- **Activity**:
Leaving the pictures aside, transcribe every line below exactly.

- **Given records**:

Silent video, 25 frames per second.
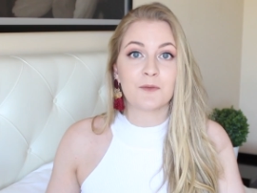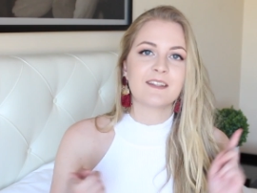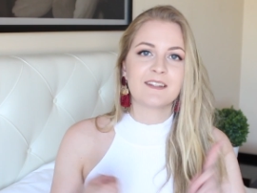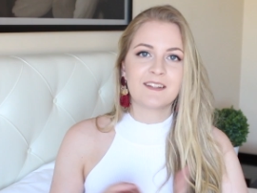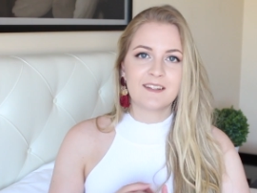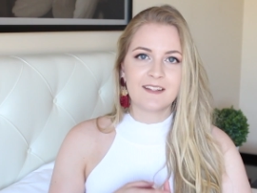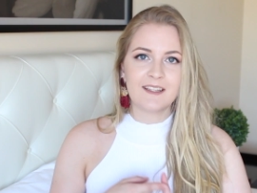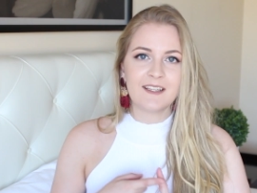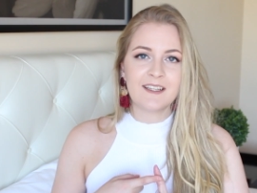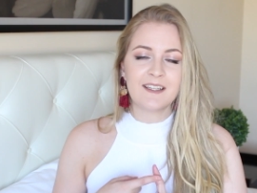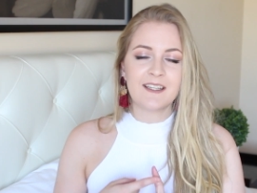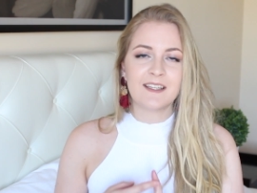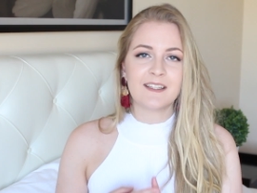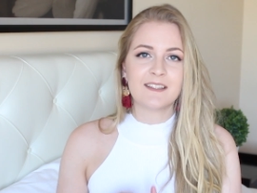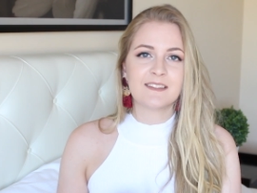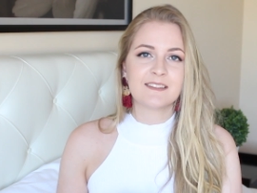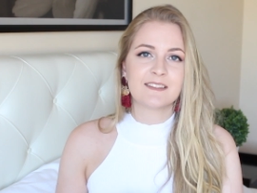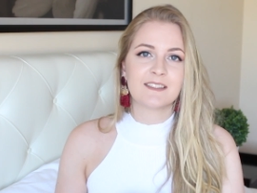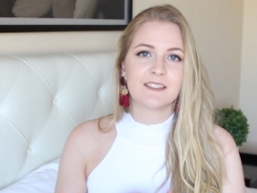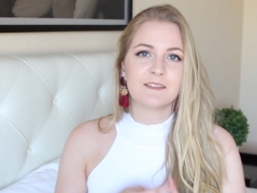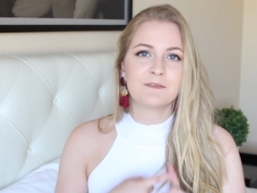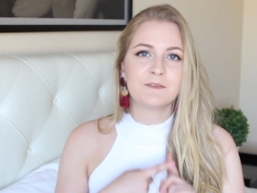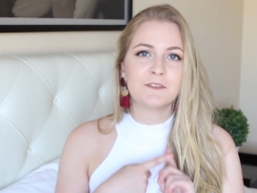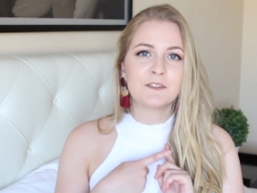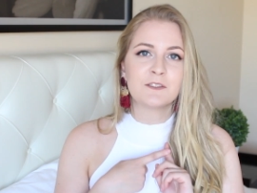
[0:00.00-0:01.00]
The thing
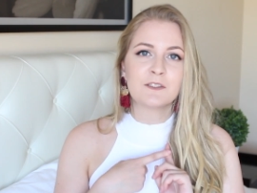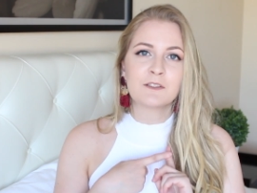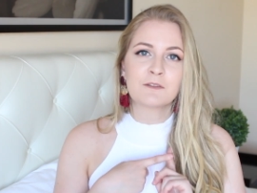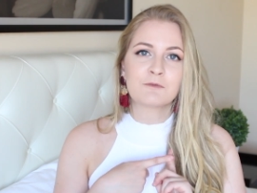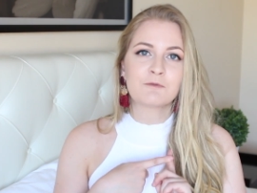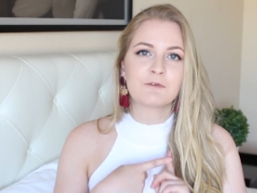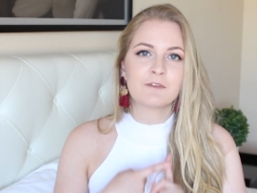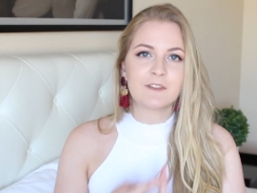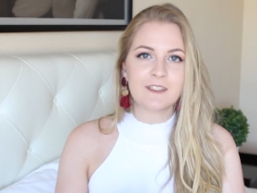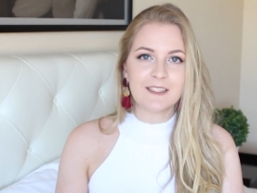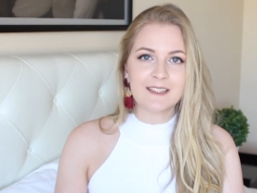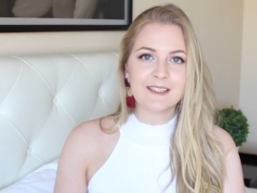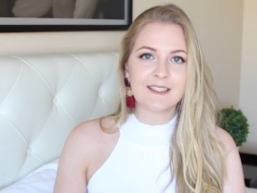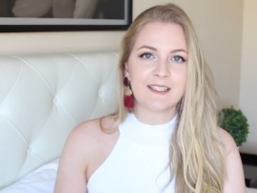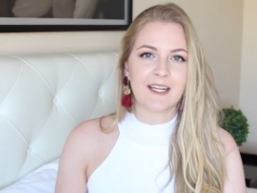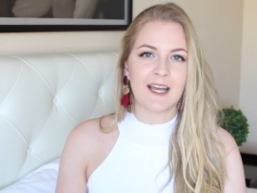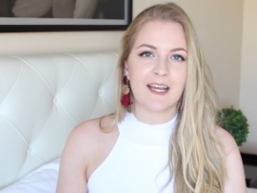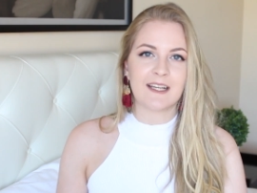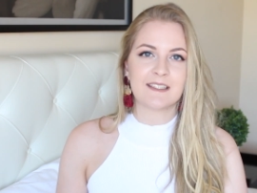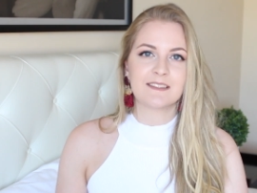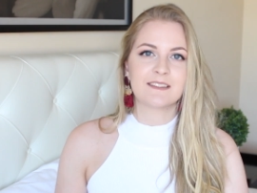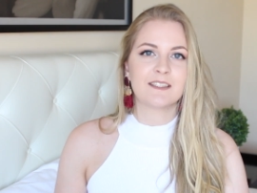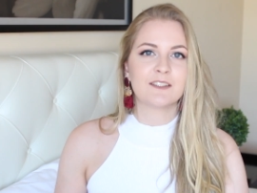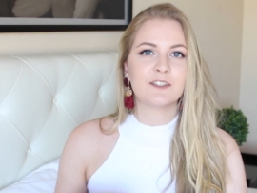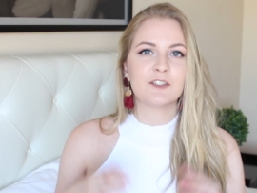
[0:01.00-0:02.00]
is, if you don't
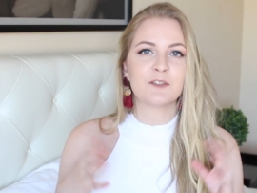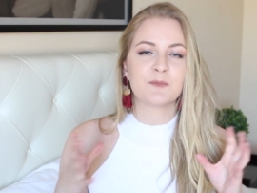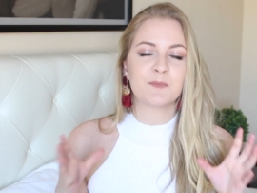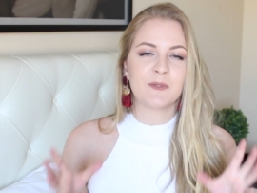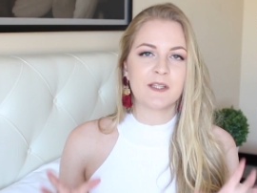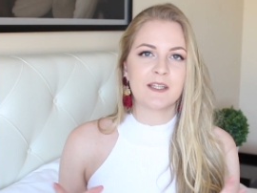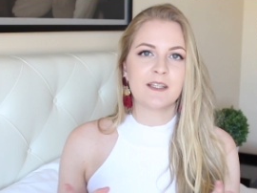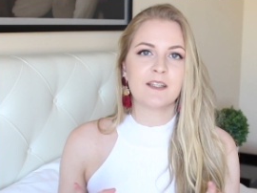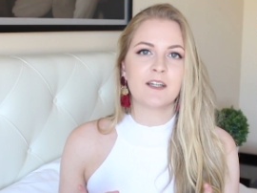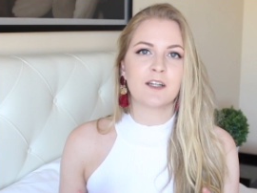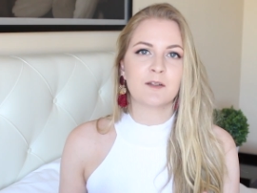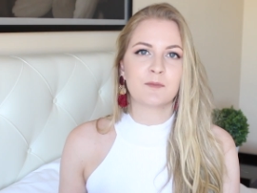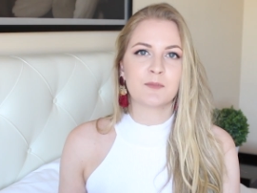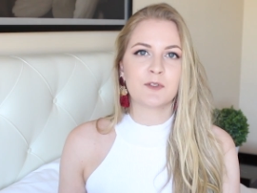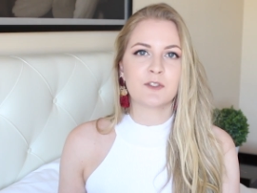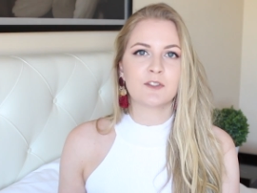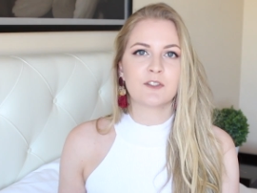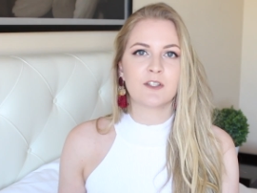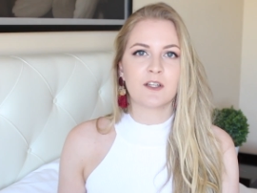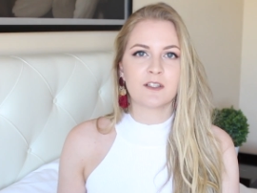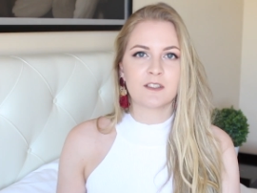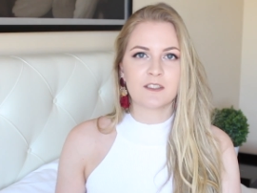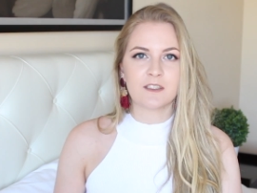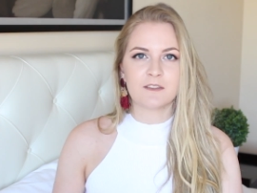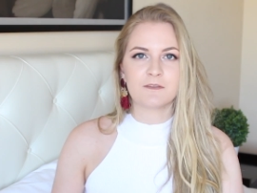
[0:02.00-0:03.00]
realize that you're being
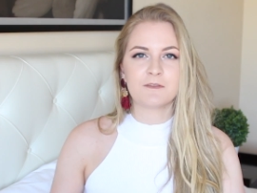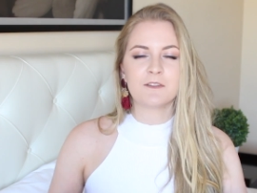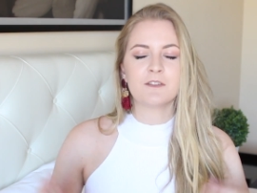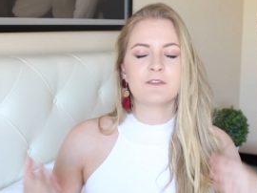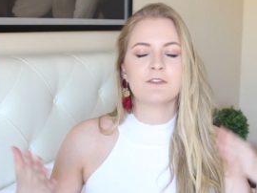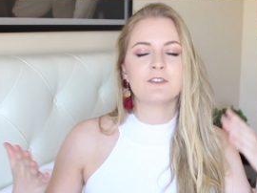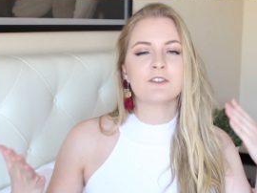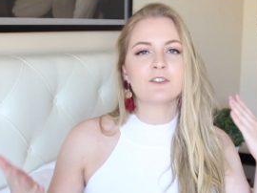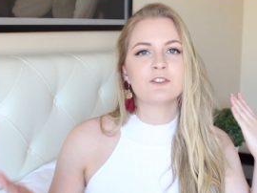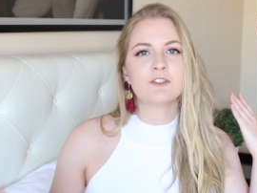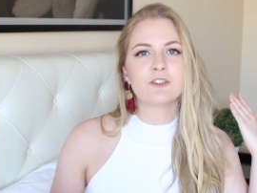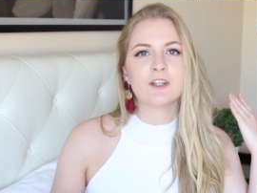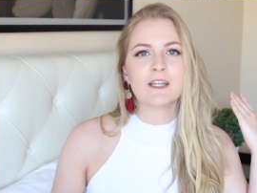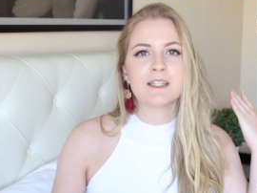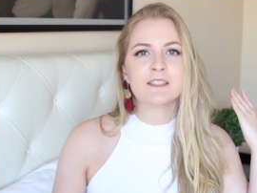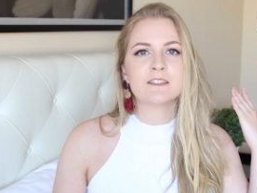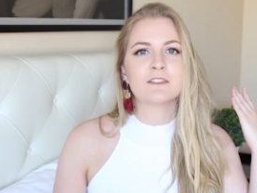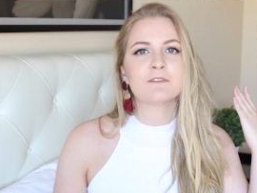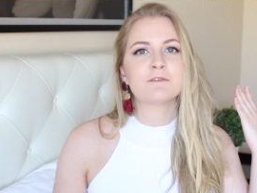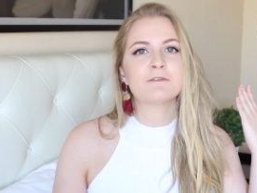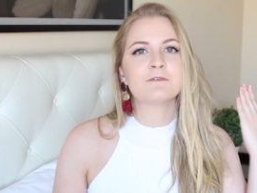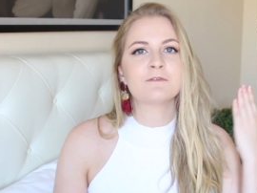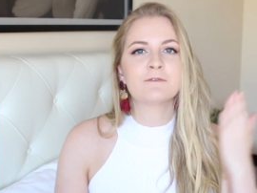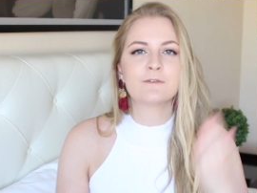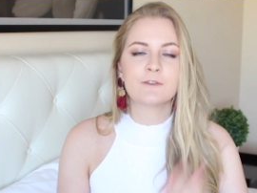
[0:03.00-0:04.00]
unproductive, if you're trying
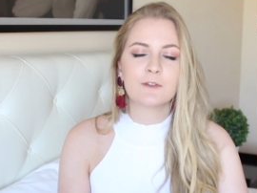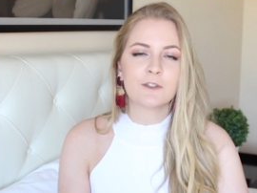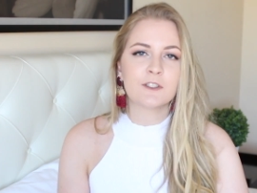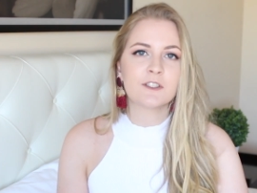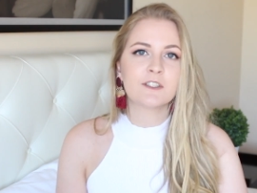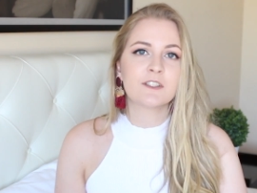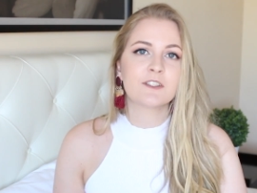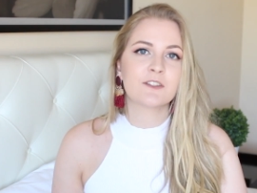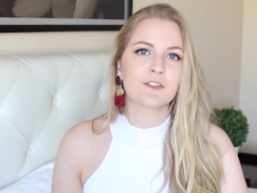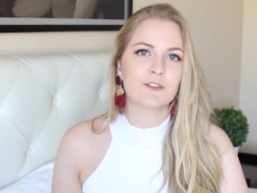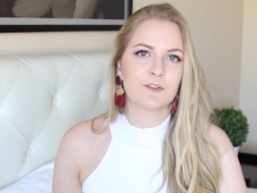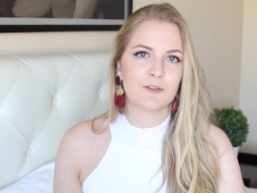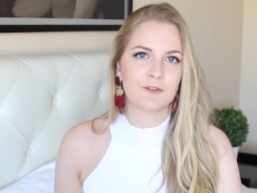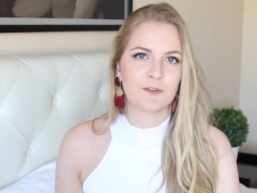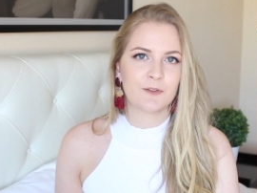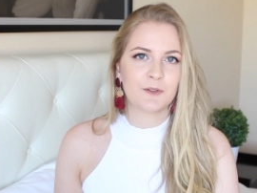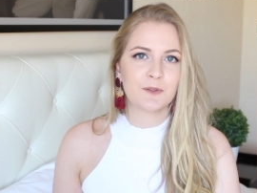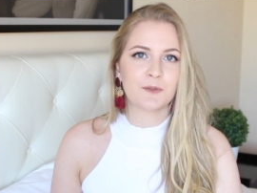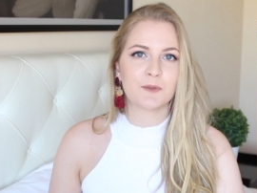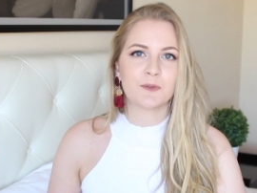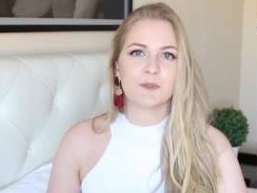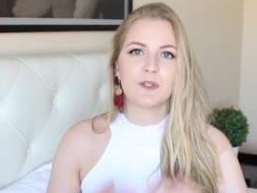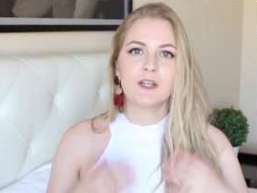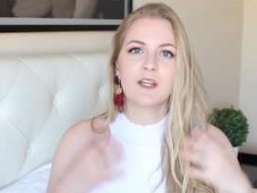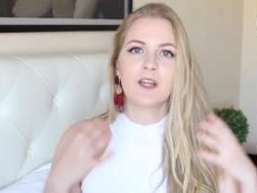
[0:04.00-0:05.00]
to force
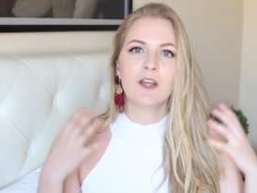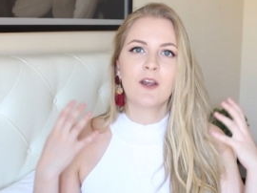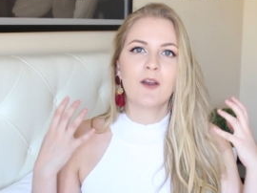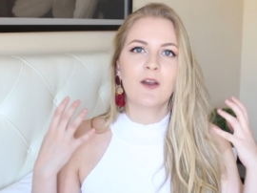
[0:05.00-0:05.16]
through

- **Reply**:
Silent video, 25 frames per second.
[0:00.00-0:01.00]
The thing
[0:01.00-0:02.00]
is, if you don't
[0:02.00-0:03.00]
realize that you're being
[0:03.00-0:04.00]
unproductive, if you're trying
[0:04.00-0:05.00]
to force
[0:05.00-0:05.16]
through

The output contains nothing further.